Sector distribution of observed targets associated with suspicious Modbus probing | Image: Cato
Between September and November 2025, a massive wave of suspicious activity targeted industrial control systems worldwide, proving that the backbone of our physical infrastructure is being systematically probed by digital adversaries. A new threat report from Cato Networks reveals a relentless campaign involving Modbus/TCP activity against internet-exposed Programmable Logic Controllers (PLCs), spanning 70 countries and over 14,000 distinct targets.
Industrial protocols designed for trusted, isolated networks are being weaponized on the public internet.
Attackers aren’t just knocking on doors; they are meticulously mapping the hallways. The report identifies a progression of risk, starting with automated reconnaissance and escalating to potentially catastrophic “write” commands.
The researchers highlight a specific, scripted two-step sequence used by threat actors:
- Fingerprinting: Using function code 0x2B/0x0E to identify the vendor, product, and version of the PLC.
- Targeted Data Pull: Executing a fixed register read to retrieve meaningful data specific to that model.
As the report warns, “When a Modbus-enabled PLC is exposed externally, a remote threat actor can move quickly from discovery to action: fingerprint the device, read controller data, and if writes are reachable, change register values that influence physical processes.”
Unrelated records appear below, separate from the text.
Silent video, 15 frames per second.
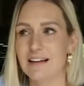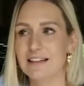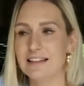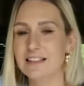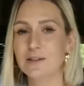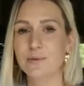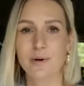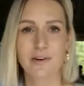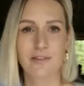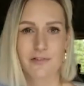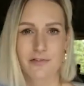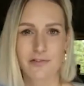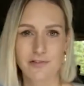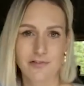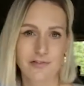I didn't want to
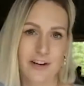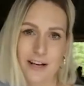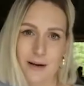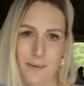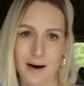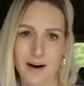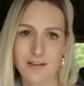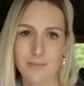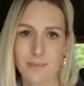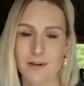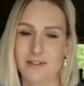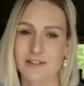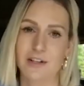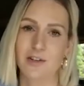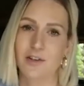freak him out
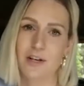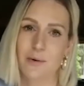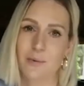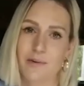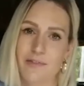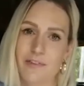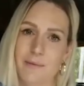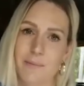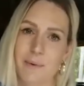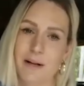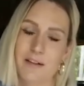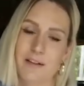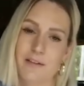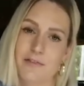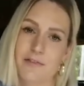because I knew he would have been
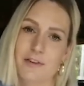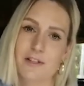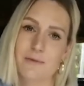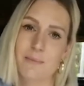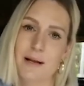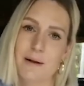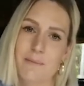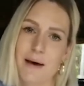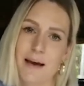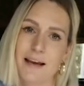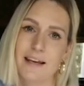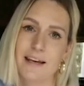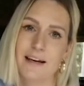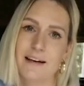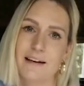on the first plane
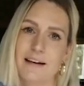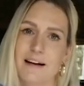back here,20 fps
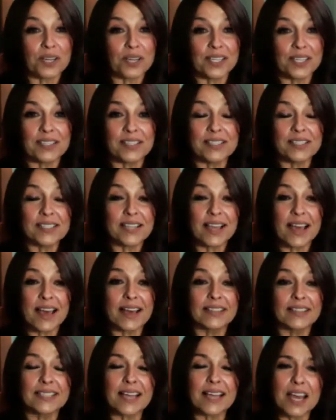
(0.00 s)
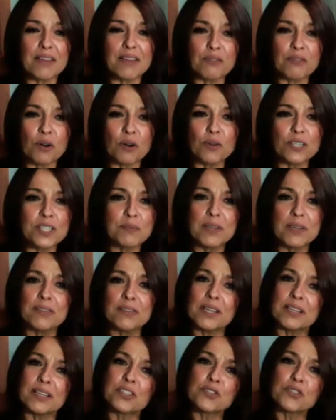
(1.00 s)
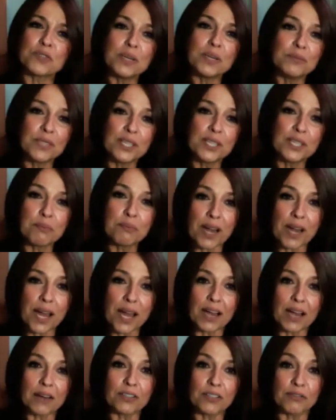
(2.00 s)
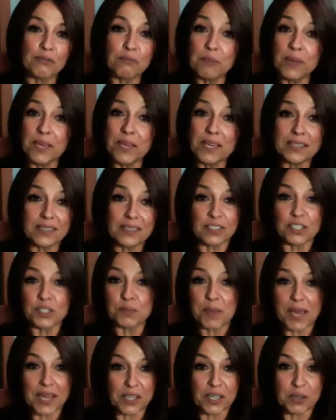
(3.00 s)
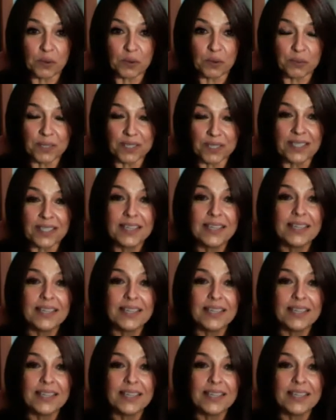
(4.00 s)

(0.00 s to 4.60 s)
is that I've always been extremely proud of being a Hispanic woman.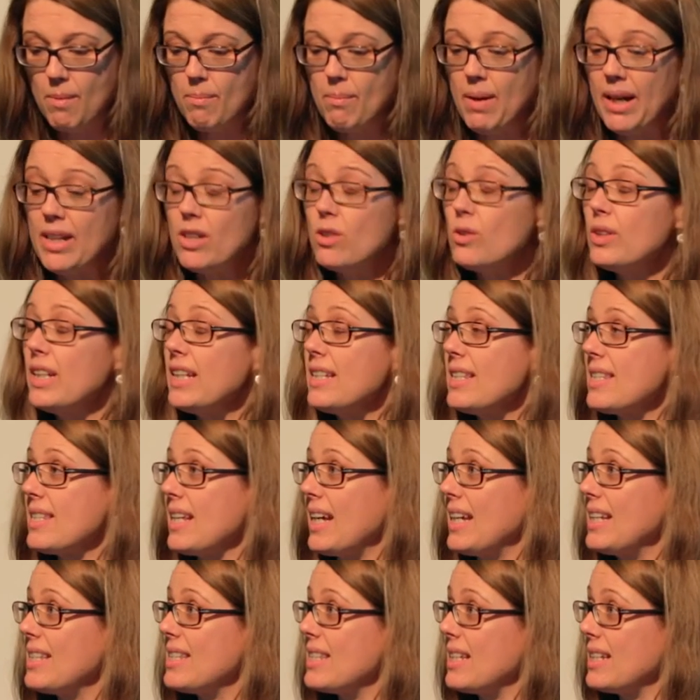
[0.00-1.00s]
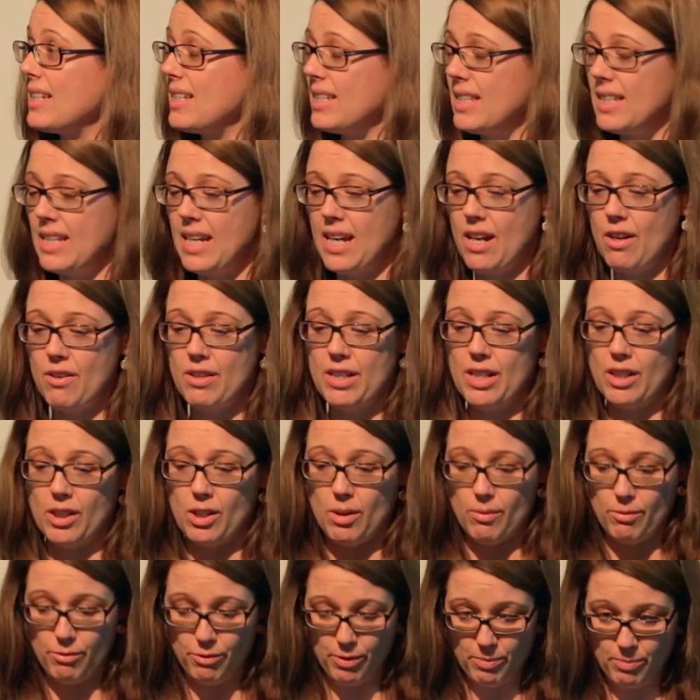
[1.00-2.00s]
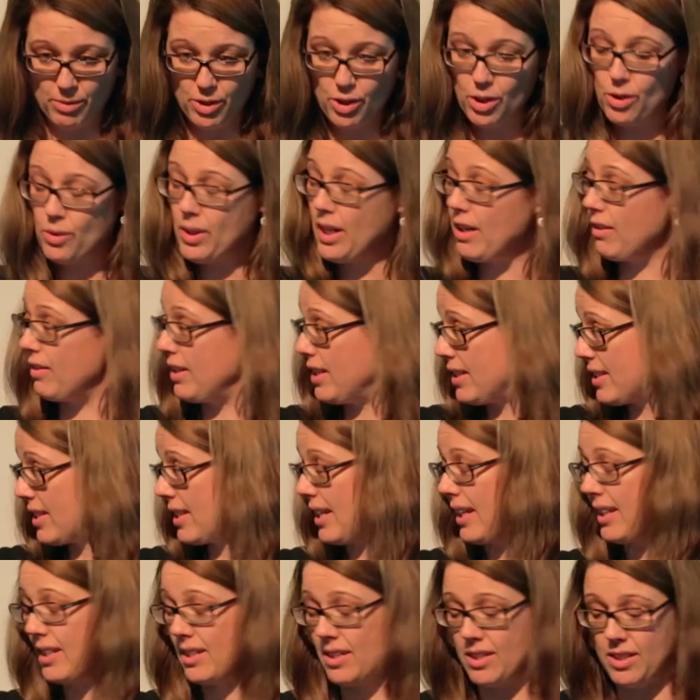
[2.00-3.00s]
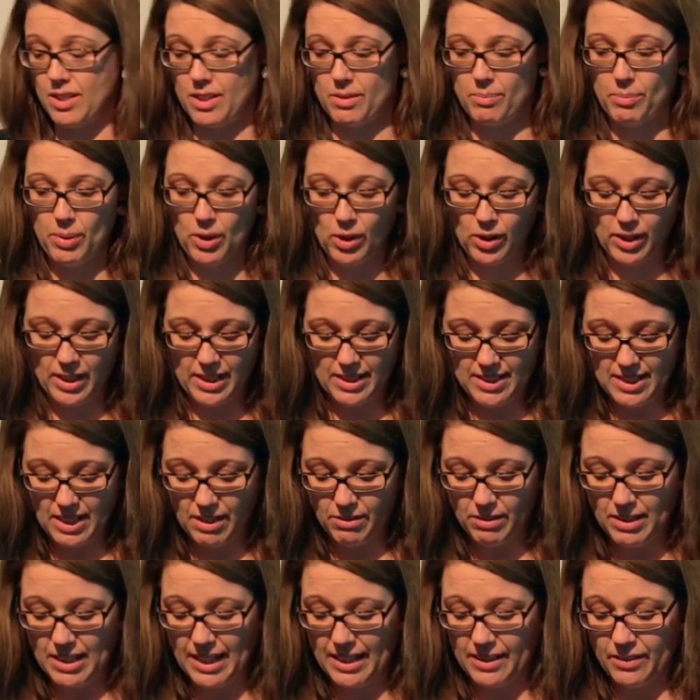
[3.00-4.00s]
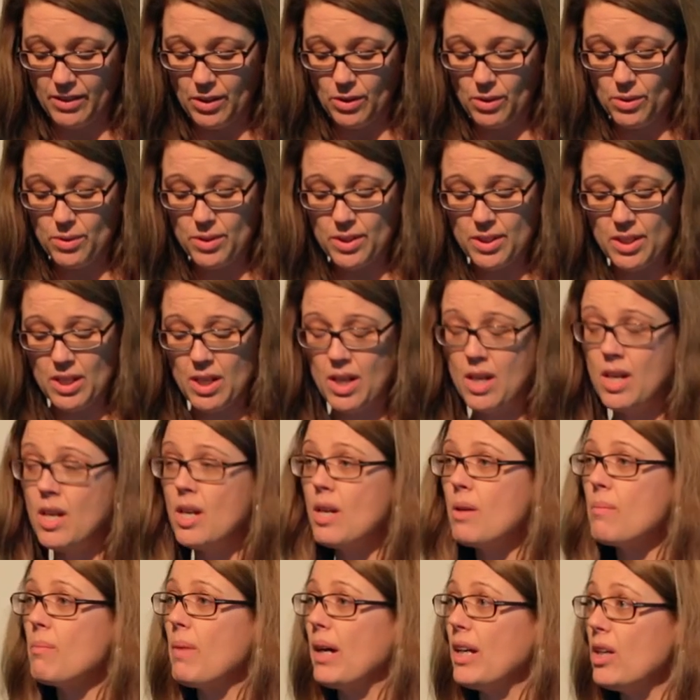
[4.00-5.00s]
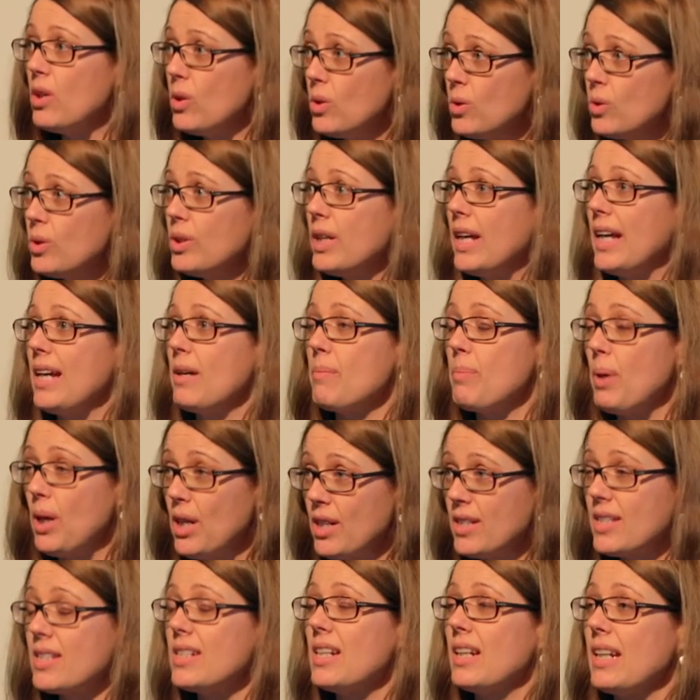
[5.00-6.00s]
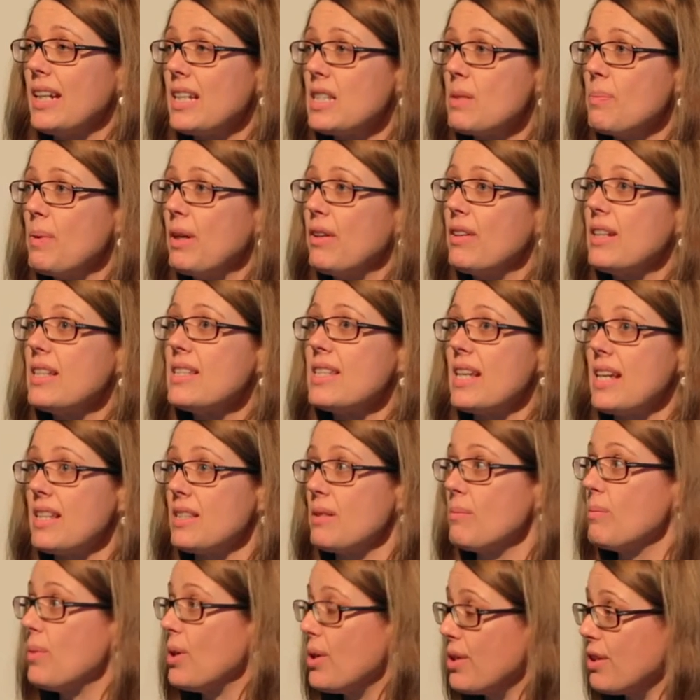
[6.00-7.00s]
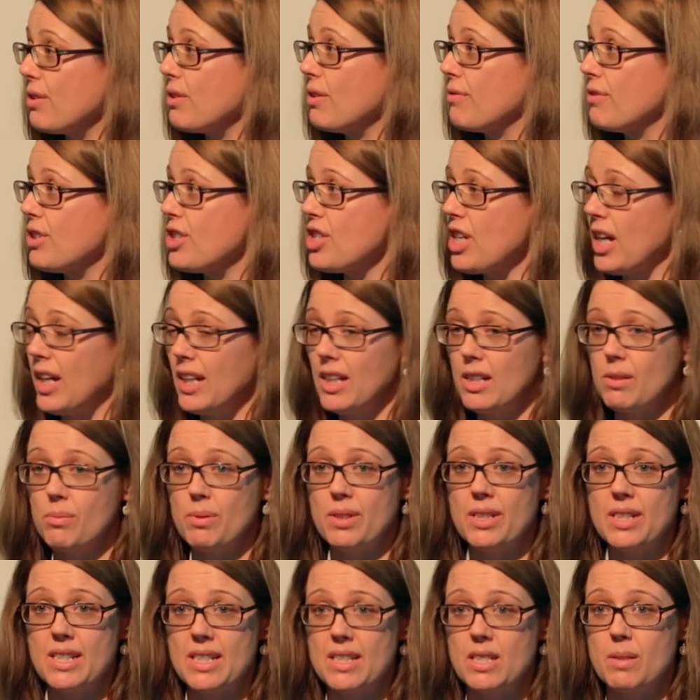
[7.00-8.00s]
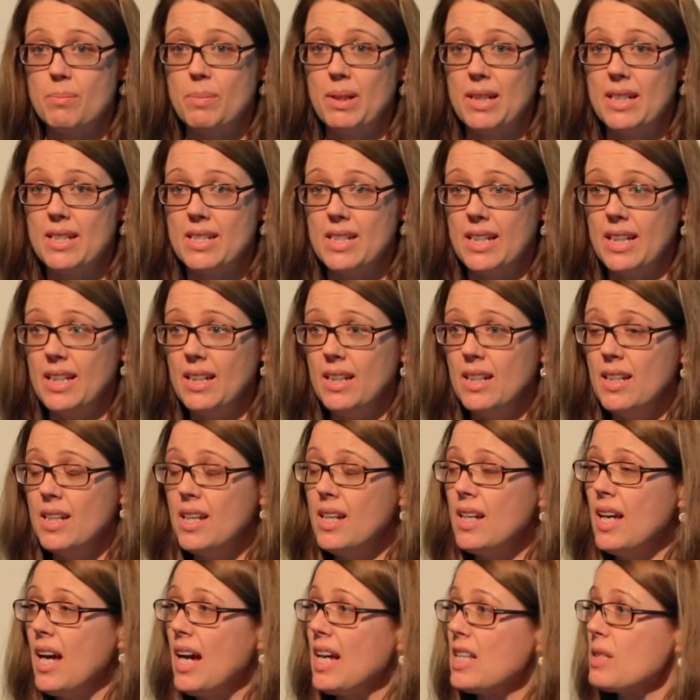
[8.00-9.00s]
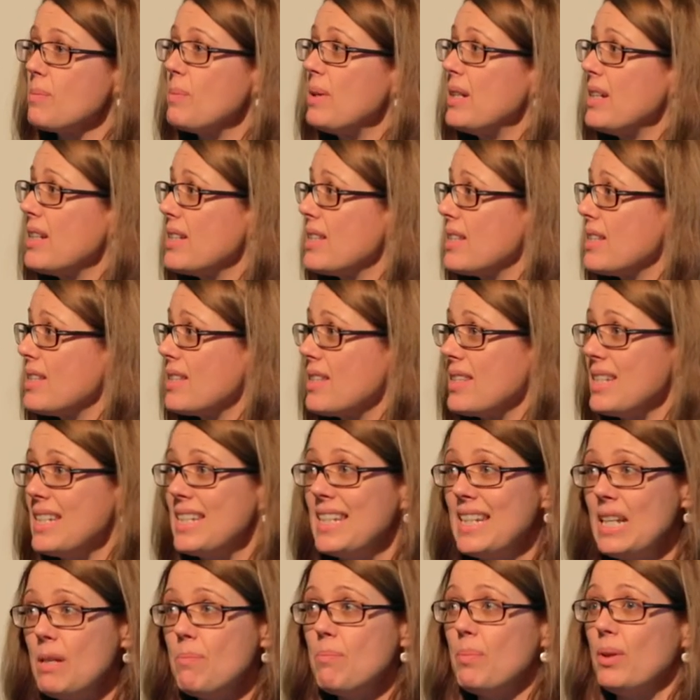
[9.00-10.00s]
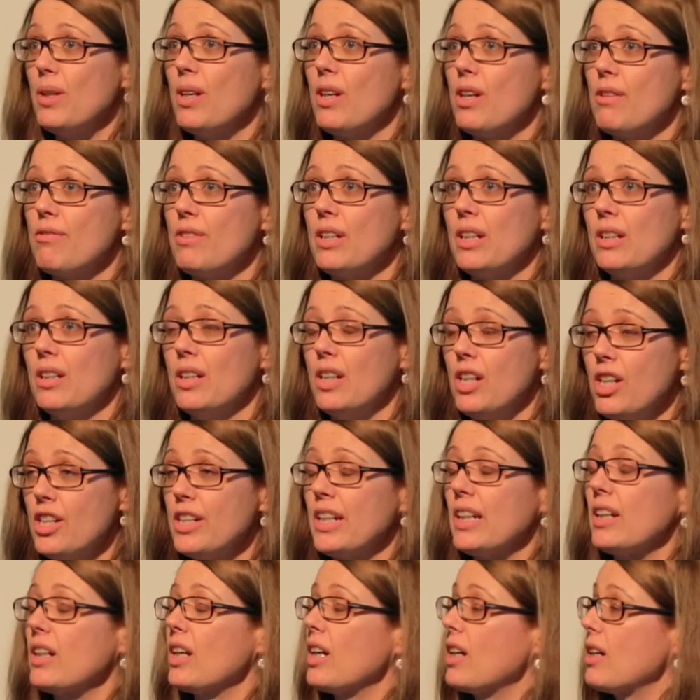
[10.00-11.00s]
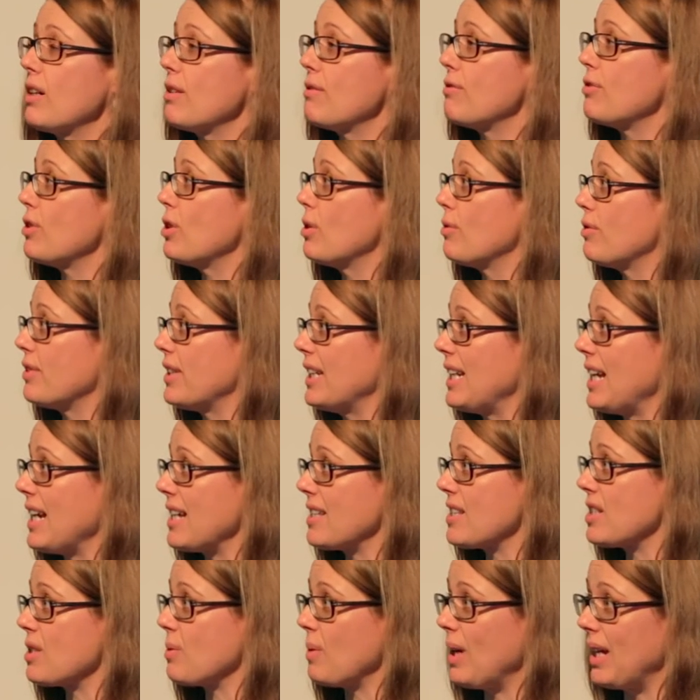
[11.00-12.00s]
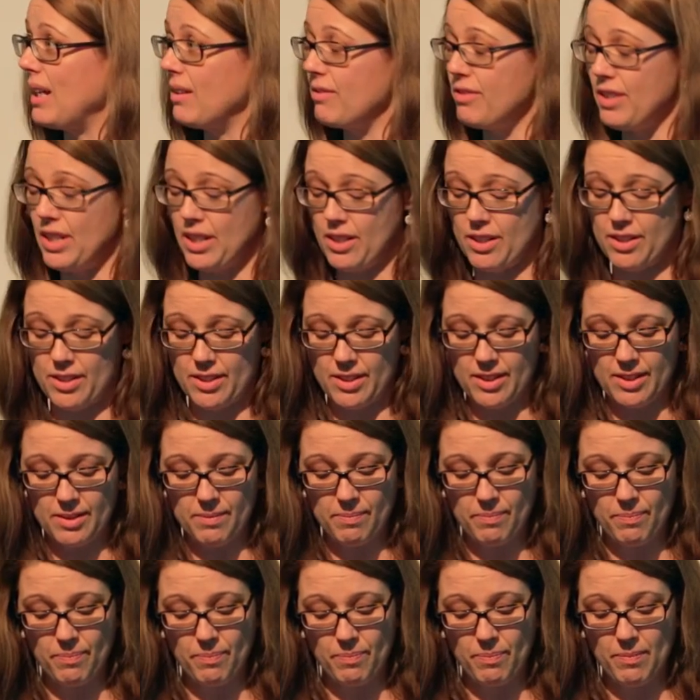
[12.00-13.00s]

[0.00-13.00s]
My own insights into the area come from two areas, and Paul has outlined those. My own personal experience as a mother of a child with a disability has been a steep learning curve over the last 12 years.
To illustrate the danger, Cato researchers used a proof-of-concept simulation based on MITRE’s Wildcat Dam. By manipulating water-level thresholds via Modbus, they demonstrated how an attacker could force water levels to rise to 255% and override dam door states, defeating the expectations of human operators.
The telemetry data paints a picture of an opportunistic but increasingly aggressive adversary:
- The Scale: 233 source IPs generated roughly 235,500 inbound requests, primarily focusing on reading holding registers (0x03).
- Targeted Sectors: While the activity was broad, the Manufacturing sector (18%) was the most frequent target, followed by healthcare, construction, and government municipalities.
- Systematic Manipulation: In one of the most alarming observations, a single IP address was responsible for 3,240 write requests, a “Critical” risk behavior that can directly change device behavior.
- Geographic Focus: The United States bore the brunt of the activity, accounting for 36% of the targeted IPs, followed by France and Japan.
While the identities of these threat actors remain unknown, researchers noted that a subset of “higher-intent” reconnaissance came from sources geolocated to China. These actors used rare, expanded device identification techniques that suggest deeper intelligence gathering.
Much of the infrastructure used by scanners was “fresh” or rotating, allowing them to bypass traditional reputation-based security filters.
The takeaway for CISOs and junior admins alike is identical: do not expose Modbus to the public internet.
The report’s core recommendation emphasizes a layered defense: “Where exposure exists, enforce segmentation by isolating OT from IT and the public internet, strict access controls to limit Modbus reachability, and pair that with threat prevention to stop both early-stage probing and higher-impact actions.”